Genetic correlation structure of established endocrine proteins.

A, All genes across the 18 metabolic tissues in 310 individuals were correlated with expression of ADIPOQ in subcutaneous adipose tissue, where a qvalue cutoff of q<0.1 showed the strongest enrichments with local subcutaneous and muscle gene expression (pie chart, left). The top 500 genes which correlated with subcutaneous ADIPOQ were used for an overrepresentation test across Gene Ontology Biological process annotations, where pathways related to fatty acid oxidation were observed in adipose (middle) and ribosome/metabolic processes in skeletal muscle (right). B-D, The same qvalue binning, local and top peripheral enrichments were applied to intestinal GCG (B), liver FGF21 (C) and muscle IL6 (D). For these analyses all 310 individuals (across both sexes) were used and qvalue adjustments calculated using a Benjamini-Hochberg FDR adjustment.

Genetic correlation structure and network architecture of liver PCSK9 and adipose PNPLA2.
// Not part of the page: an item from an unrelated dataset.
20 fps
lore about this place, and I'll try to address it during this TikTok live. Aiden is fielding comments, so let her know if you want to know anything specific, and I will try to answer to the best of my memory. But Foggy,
A, distribution of pan-tissue genes correlated with liver PCSK9 expression (q<0.1), where 93% of genes were local in liver (purple). B, Gene ontology (BP) overrepresentation test for the top 500 hepatic genes correlated with PCSK9 expression in liver. C, Undirected network constructed from liver genes (aqua) correlated with PCSK9, where those annotated for “cholesterol biosynthetic process” are colored in red. D-E, over-representation tests corresponding to the top-correlated genes with adipose (subcutaneous) PNPLA2 expression residing locally (D) or peripherally in skeletal muscle (E). F, Undirected network constructed from from the strongest correlated subcutaneous adipose tissue (light aqua) and muscle genes (dark blue) with PNPLA2 (black), where genes corresponding to GO terms annotated as “fatty acid beta oxidation” or “Muscle contraction” are colored purple or red, respectively. For these analyses all 310 individuals (across both sexes) were used and qvalue adjustments calculated using a Benjamini-Hochberg FDR adjustment. Network graphs generated based in Biweight midcorrelation coefficients, where edges are colored blue for positive correlations or red for negative correlations.
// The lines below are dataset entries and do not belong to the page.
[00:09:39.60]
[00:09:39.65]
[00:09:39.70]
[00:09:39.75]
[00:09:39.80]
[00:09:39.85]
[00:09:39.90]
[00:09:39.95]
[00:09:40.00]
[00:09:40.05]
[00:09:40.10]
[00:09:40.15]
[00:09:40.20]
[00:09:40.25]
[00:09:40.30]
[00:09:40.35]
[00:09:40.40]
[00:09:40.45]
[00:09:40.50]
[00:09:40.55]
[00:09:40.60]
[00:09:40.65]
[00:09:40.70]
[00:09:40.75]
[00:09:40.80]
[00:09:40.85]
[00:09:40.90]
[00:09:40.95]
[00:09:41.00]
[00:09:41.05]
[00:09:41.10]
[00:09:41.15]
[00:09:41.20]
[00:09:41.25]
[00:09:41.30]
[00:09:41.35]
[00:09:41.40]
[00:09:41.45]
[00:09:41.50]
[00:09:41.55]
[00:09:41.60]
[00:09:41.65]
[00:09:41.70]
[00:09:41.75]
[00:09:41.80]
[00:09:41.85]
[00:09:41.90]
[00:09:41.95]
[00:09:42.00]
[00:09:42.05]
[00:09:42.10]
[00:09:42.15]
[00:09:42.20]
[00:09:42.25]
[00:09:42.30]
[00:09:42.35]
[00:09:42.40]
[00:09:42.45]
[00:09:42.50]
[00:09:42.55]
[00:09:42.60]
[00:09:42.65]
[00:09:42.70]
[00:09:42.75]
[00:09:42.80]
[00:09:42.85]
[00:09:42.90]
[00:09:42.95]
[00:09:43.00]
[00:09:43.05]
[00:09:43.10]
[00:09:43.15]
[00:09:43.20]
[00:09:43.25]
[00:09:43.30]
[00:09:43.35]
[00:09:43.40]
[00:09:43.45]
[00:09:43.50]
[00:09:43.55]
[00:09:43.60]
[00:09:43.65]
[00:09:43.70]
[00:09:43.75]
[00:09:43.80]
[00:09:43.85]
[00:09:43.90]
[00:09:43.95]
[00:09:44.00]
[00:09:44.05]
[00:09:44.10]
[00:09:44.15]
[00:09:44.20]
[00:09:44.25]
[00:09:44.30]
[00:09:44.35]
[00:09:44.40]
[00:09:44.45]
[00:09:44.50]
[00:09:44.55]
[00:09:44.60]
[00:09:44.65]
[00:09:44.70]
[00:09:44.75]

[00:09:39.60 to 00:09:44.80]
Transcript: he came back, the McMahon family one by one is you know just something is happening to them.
Pan-tissue circadian clock concordances highlights centrality of colon ARNTL.

A Heatmap showing Biweight midcorrelation coefficients between key circadian rhythm genes across metabolic tissues. Positive correlations are shown in purple negative correlations in green, where a * indicates significance (regression Pvalue<0.01). B, Frequency (y-axis) of circadian rhythm genes per tissue (x-axis), where regression P value was less than 0.001 across all other rhythm genes in other tissues. C, The top-ranked rhythm genes (x-axis) based on biweight midcorrelation (y-axis) with expression of ARNTL in colon. D-E, The top-ranked cell types (x-axis) correlated with colon ARNTL expression based on Biweight midcorrelation coefficient (y-axis), either locally within colon (D), or across peripheral tissue deconvoluted cell abundances (E). For these analyses all 310 individuals (across both sexes) were used and regression pvalues calculated from the bicor coefficient using WGCNA41.
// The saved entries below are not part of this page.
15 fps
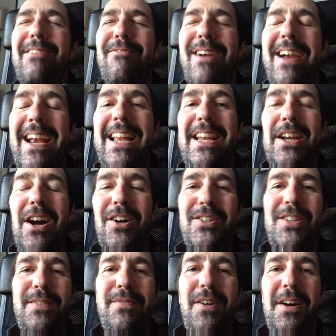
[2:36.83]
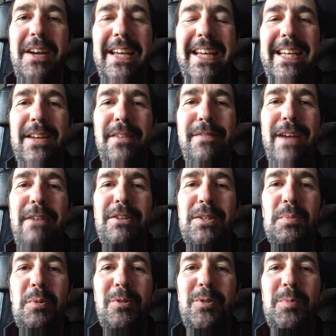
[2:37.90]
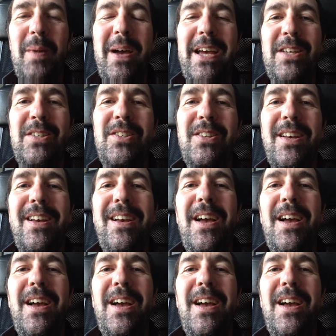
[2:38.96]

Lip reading: really nasty fight in a very small space,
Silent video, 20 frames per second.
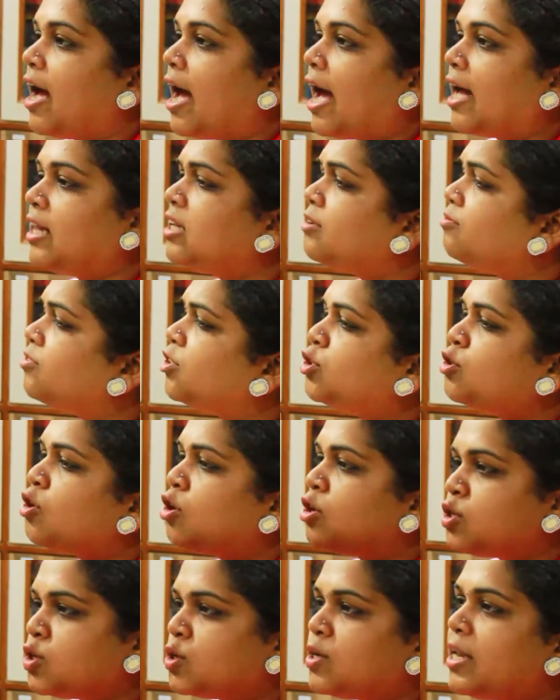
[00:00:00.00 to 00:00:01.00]
I think we should
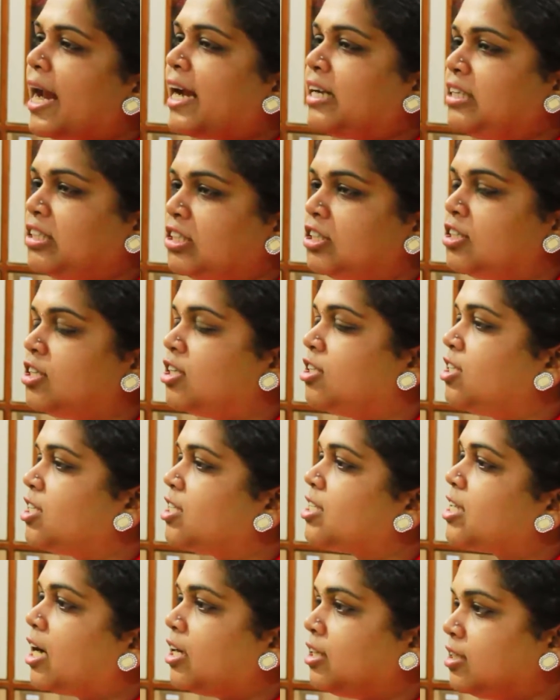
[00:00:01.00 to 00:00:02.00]
also let children
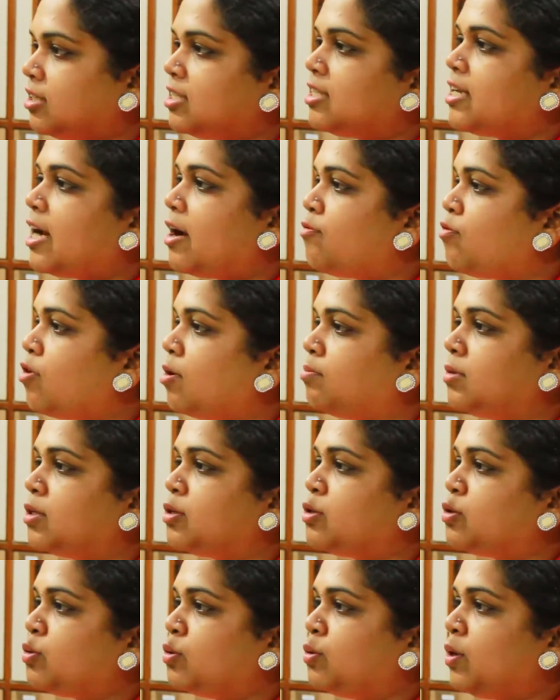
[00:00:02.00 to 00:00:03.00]
just understand from the
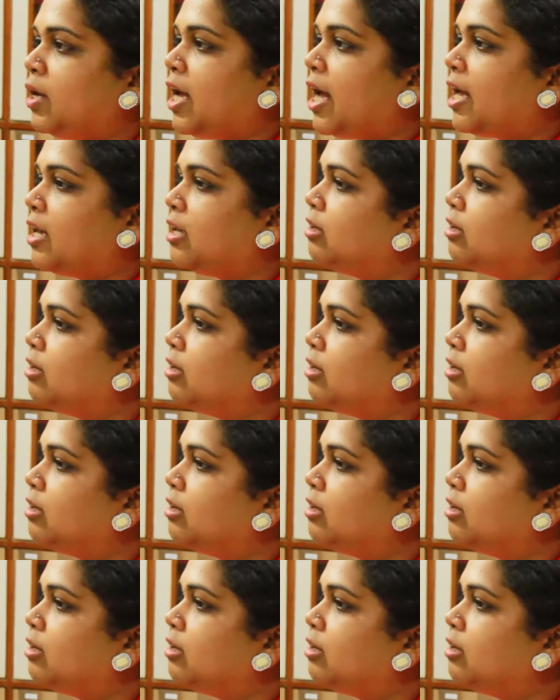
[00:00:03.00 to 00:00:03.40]
story and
Putative muscle-hippocampal brain signals and web tool overview.

A, Genes encoding secreted proteins (x-axis) plotted against the average -log(regression-pvalue) with all transcripts in hippocampus (y-axis), termed Ssec score5. B-G, For select genes shown in A, the pathway enrichments from overrepresentation tests based on the top 500 genes within skeletal muscle (B, D, F) or Hippocampus (C, E, G) are shown for ADAMTS17 (B-C), FNDC5 (D-E) or ERFE (F-G). H, Schematic for design of web portal to query all gene-gene and gene-cell genetic correlations and run targeted analyses.